RAG Assistants became like having an experimentation expert on call 24/7. These AI chatbots answer complex questions like "What statistical method should I use for this experiment?" and generate code for feature flags and SDKs. They have access to your entire experimentation knowledge base.
Prompt-Based Experimentation is the breakthrough that changes everything. This is what Fred demonstrated live turning any idea into a running experiment with just a text prompt, working directly on your live website. No prototyping phase, no development time, no waiting.
The future is Agentic AI that handles experimentation for you. But we’re not there yet.
1c. The Biggest Mistakes PMs Make with Experimentation
Fred called out three common misconceptions:
→ Experimentation Will Slow Us Down
The Reality: Harvard Business Review found a direct correlation between experiments run annually and revenue growth. More experiments = faster growth.
Why This Happens: Teams think they need perfect features before shipping. But Fred's advice: "Ship early and iterate until you reach your goal. You'll learn so much more in a short period of time."
→ We Don't Have Enough Traffic
The Reality: Teams validate features with 10 user interviews but think they need massive traffic for experiments.
The Truth: Sample size depends on conversions, not just visitors. The more commercial your metric, the faster you'll get insights.
→ Product Discovery Is Enough
The Reality: Discovery and experimentation serve different purposes.
Discovery tells you what users say they want. Experimentation tells you what they actually do.
Both are essential for the full picture.
2. How to Experiment with AI Features
2a. How to Measure AI Features
Most teams get this wrong. They launch AI features, see some usage, and call it a win.
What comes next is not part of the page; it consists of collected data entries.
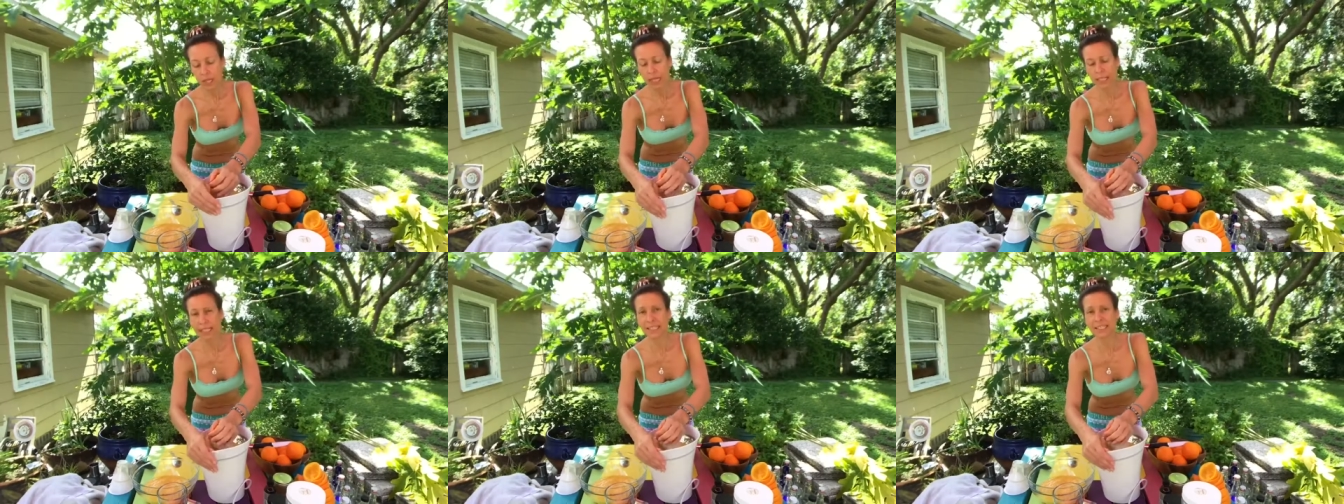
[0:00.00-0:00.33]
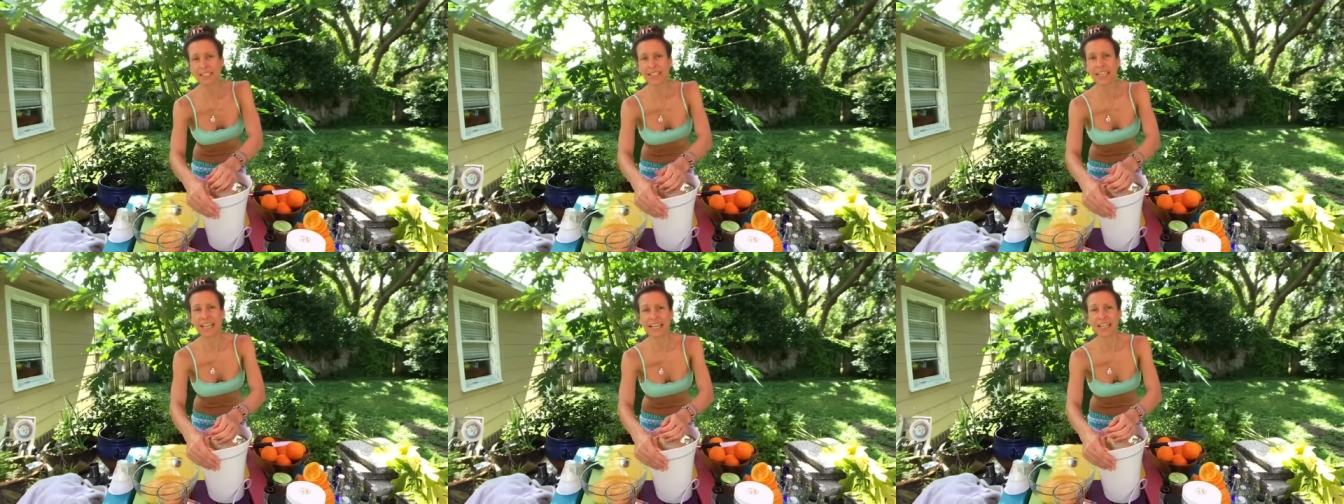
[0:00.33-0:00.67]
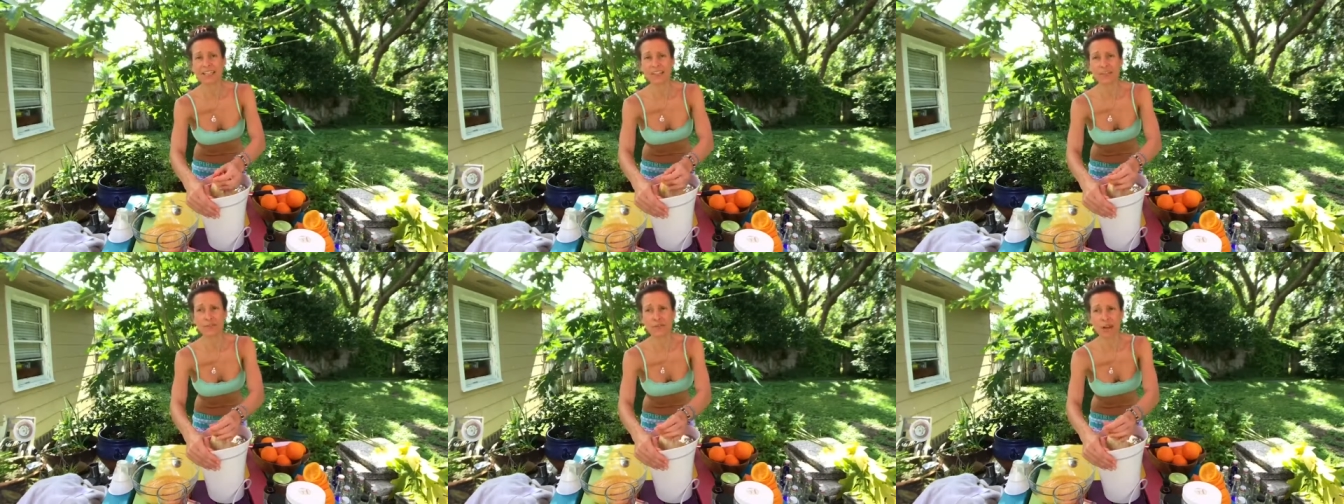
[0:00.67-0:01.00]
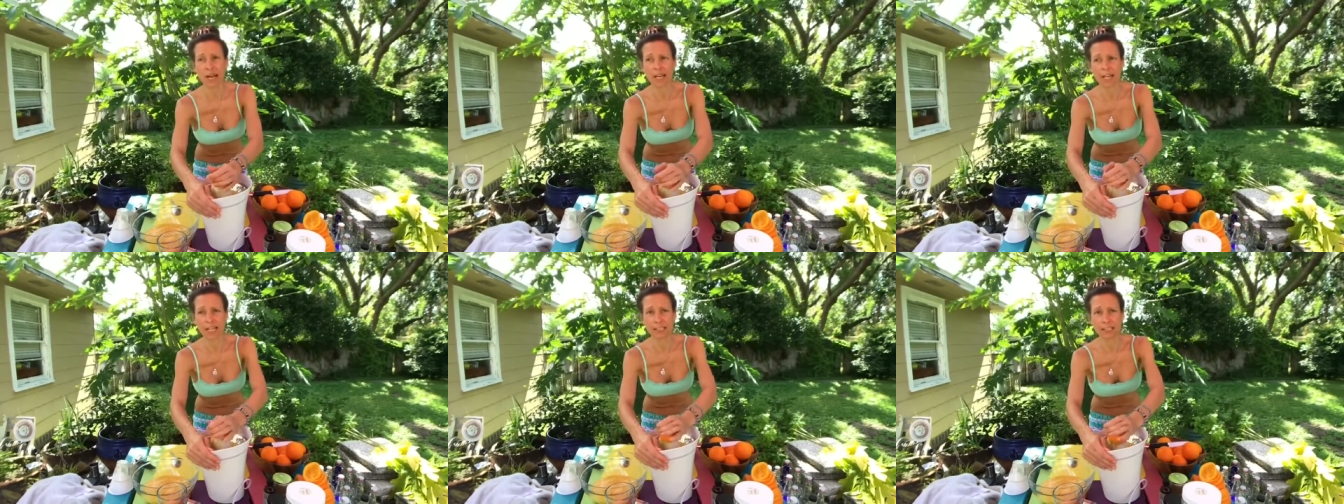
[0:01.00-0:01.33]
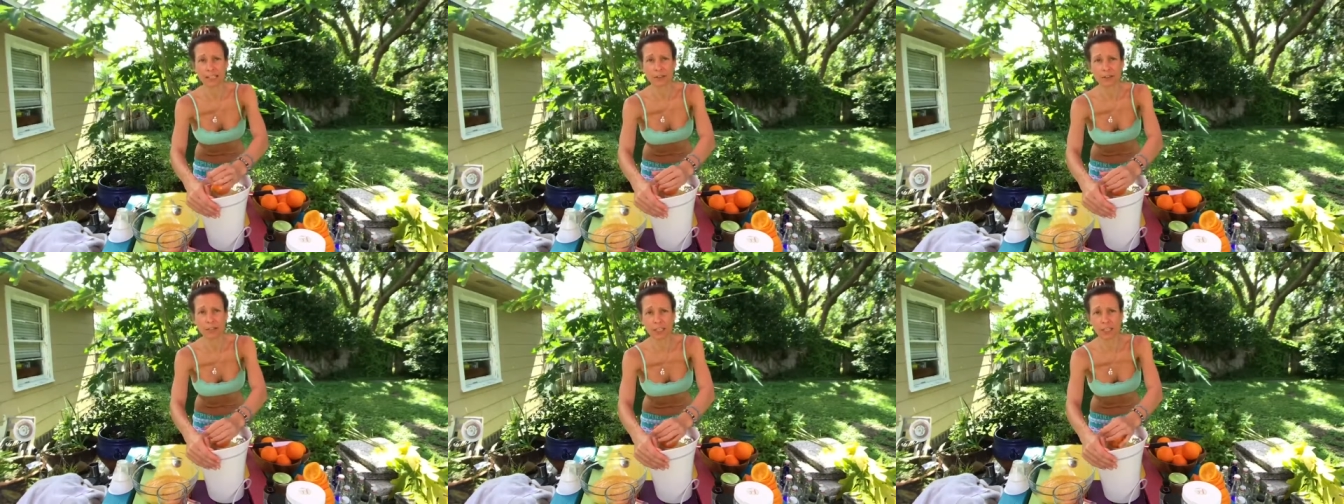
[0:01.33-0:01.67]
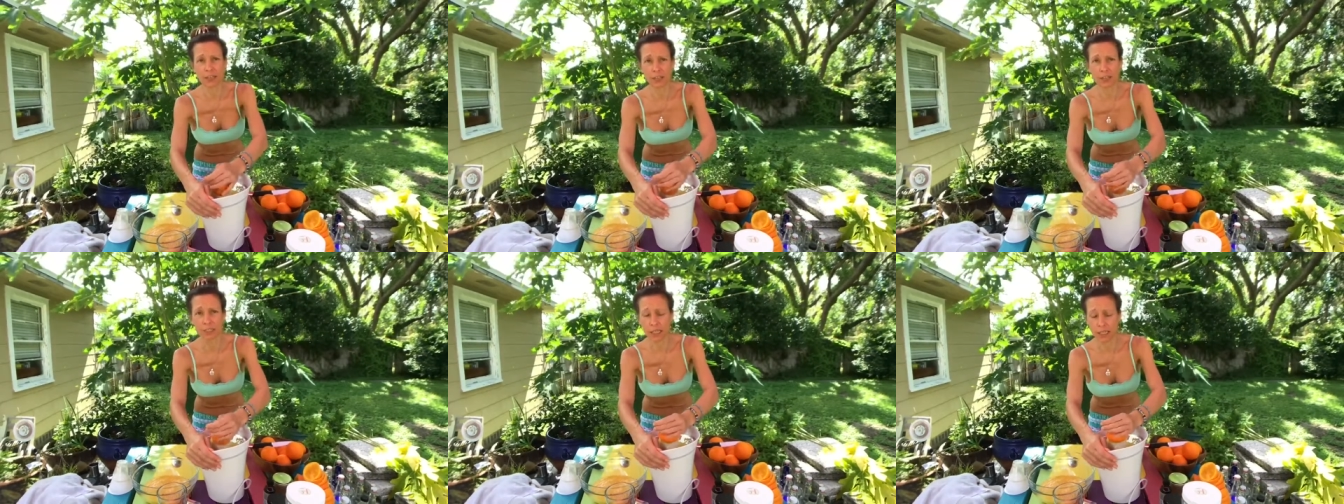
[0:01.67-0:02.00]
I think today is Friday
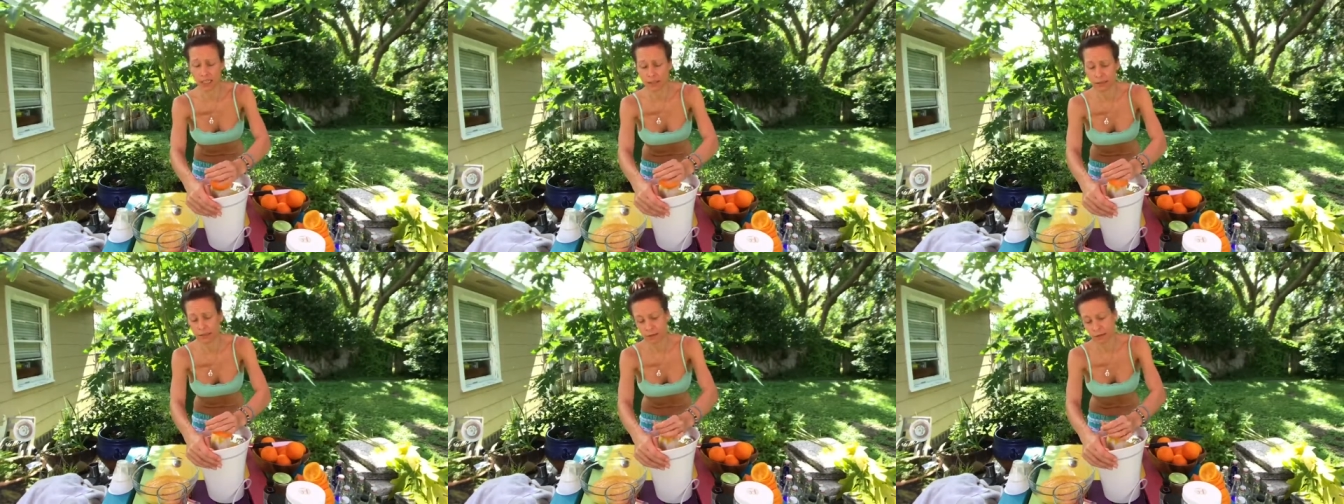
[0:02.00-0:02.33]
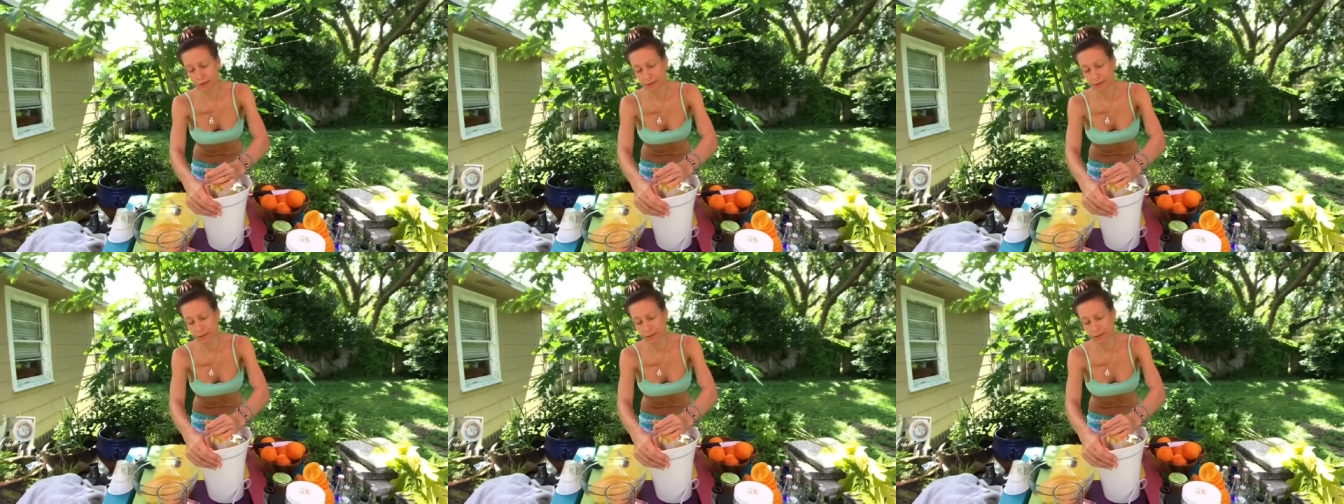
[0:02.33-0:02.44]
Alliteration Day.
But Fred shared the framework Kameleoon uses to measure their AI features properly.
It's not just about usage. It's about value creation.
Three business metrics matter:
Usage/Adoption: Are people using the feature? (This is table stakes)
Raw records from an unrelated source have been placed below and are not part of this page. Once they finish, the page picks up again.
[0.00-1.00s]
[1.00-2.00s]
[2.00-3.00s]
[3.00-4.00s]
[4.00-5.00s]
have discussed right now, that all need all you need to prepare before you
Outcome: Does it solve the problem users came for? (This is where most teams stop)
Experience: Do users find it helpful and reliable? (This is what separates good from great)
Here's what makes this framework brilliant: every metric connects to real business value:
Speed Metric: How many prompts does it take to create an experiment? If users need 10+ prompts, something's broken with the AI. The goal is minimal friction from idea to experiment.
Time Metric: How long from first prompt to experiment live? Traditional approach: days or weeks. Their target: minutes. This metric shows whether AI actually solves the speed problem.
Developer Dependency: How often do developers still need to step in? Traditional experimentation: 80%+ of experiments need custom code. Their target: reduce to 20%. This measures whether AI truly democratizes experimentation.
2b. How to Choose a North Star
Kameleoon tracks one simple metric: the number of experiments running daily on their platform.
Why this works:
Simple to measure and understand across the organization
Actionable by every team (product, customer success, marketing can all influence it)
Highly correlated with revenue growth
Shows the real value of democratizing experimentation
When this number goes up, it means either new customers or existing customers running more experiments. Both are wins.
AI experiments must move the business north-star.
2c. Measuring RAG Systems (The Technical Side)
For AI assistants and chatbots, Fred recommends three technical metrics:
Accuracy: Is the answer based on real, current documentation? Relevance: Does it actually answer the user's question? Context Quality: Did it use helpful, up-to-date sources?
The LLM Judge Technique: Use one AI to evaluate another. Have an LLM generate questions based on the chatbot's answer, then check if those questions are similar to what the user actually asked. It's automated evaluation at scale.